Start of Block

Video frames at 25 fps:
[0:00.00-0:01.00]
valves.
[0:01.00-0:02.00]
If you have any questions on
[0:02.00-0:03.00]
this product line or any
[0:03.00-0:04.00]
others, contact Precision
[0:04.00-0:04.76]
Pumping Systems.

End of Block
Start of Block

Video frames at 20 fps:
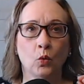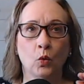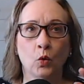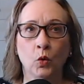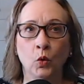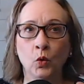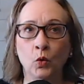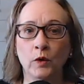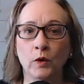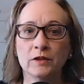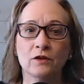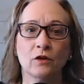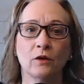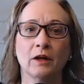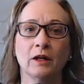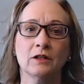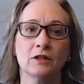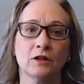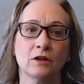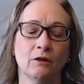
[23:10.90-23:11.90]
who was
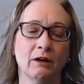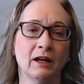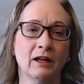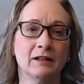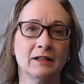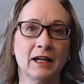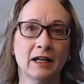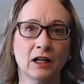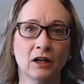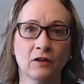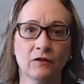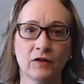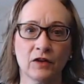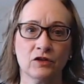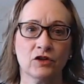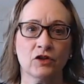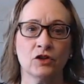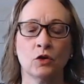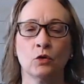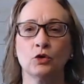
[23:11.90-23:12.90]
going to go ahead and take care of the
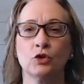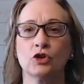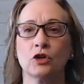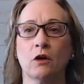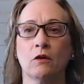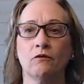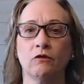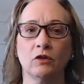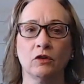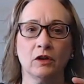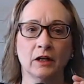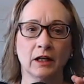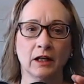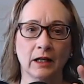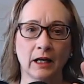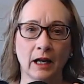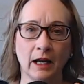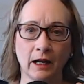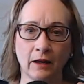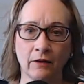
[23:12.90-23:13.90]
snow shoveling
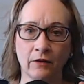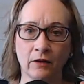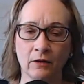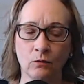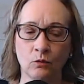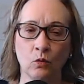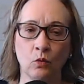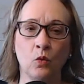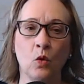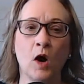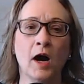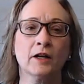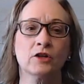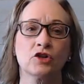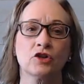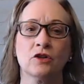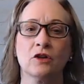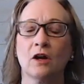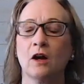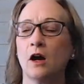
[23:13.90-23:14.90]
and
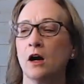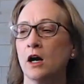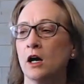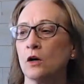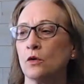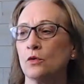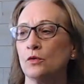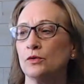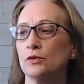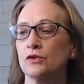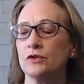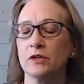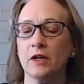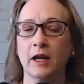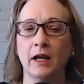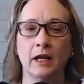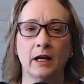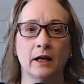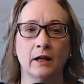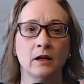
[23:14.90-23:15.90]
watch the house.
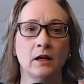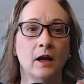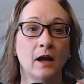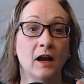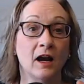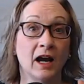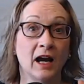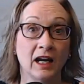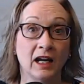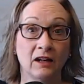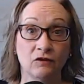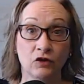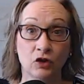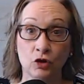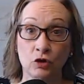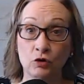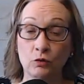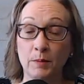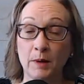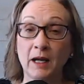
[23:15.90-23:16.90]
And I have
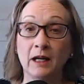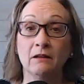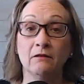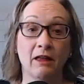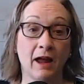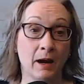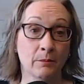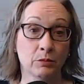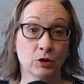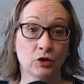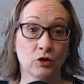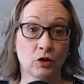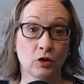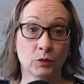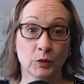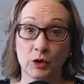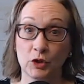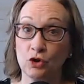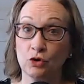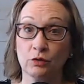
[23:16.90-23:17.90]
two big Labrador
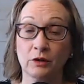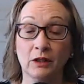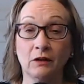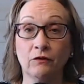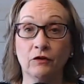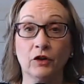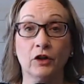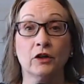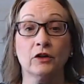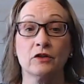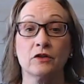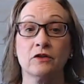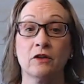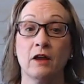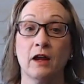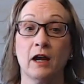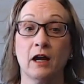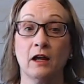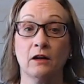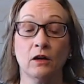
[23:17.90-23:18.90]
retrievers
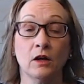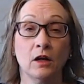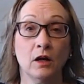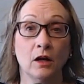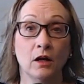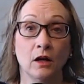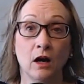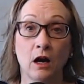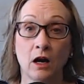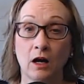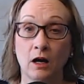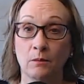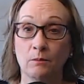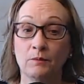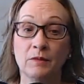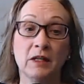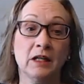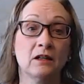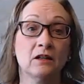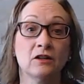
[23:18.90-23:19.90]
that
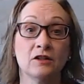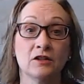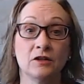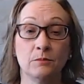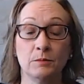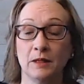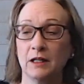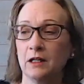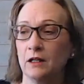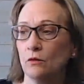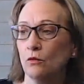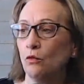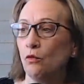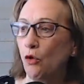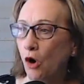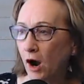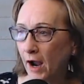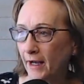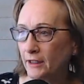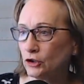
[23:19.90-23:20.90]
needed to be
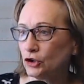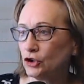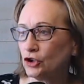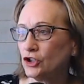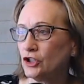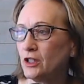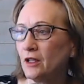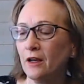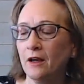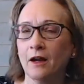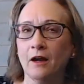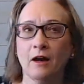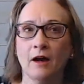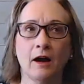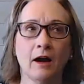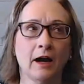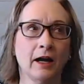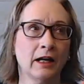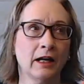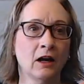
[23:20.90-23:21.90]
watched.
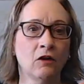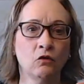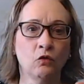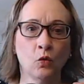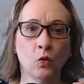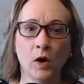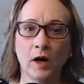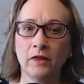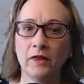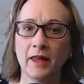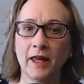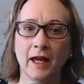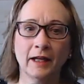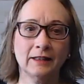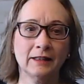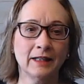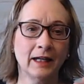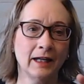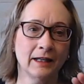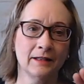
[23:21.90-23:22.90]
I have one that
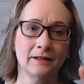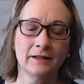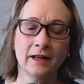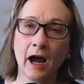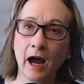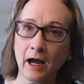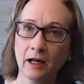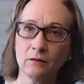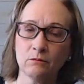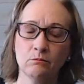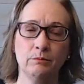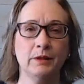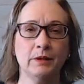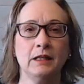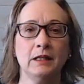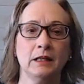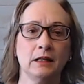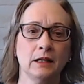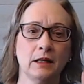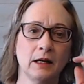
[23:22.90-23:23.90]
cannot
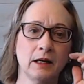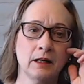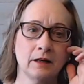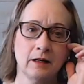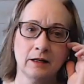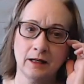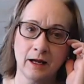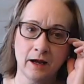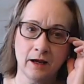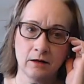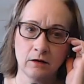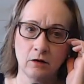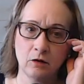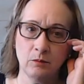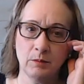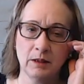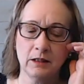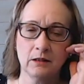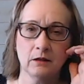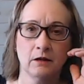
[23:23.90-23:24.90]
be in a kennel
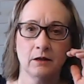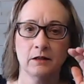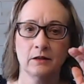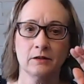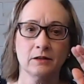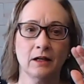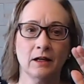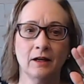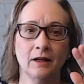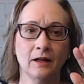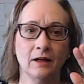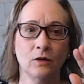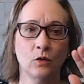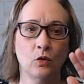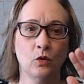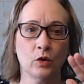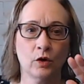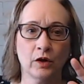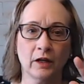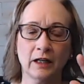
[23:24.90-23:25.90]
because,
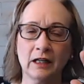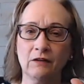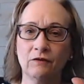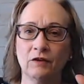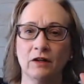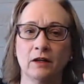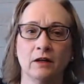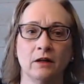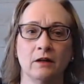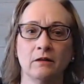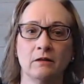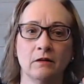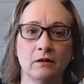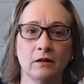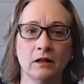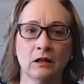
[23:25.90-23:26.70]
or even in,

End of Block

## TO DO
Which of the lines in the listing above include "frames"? Report each of them.

## TASK OUTPUT
Video frames at 25 fps:
Video frames at 20 fps:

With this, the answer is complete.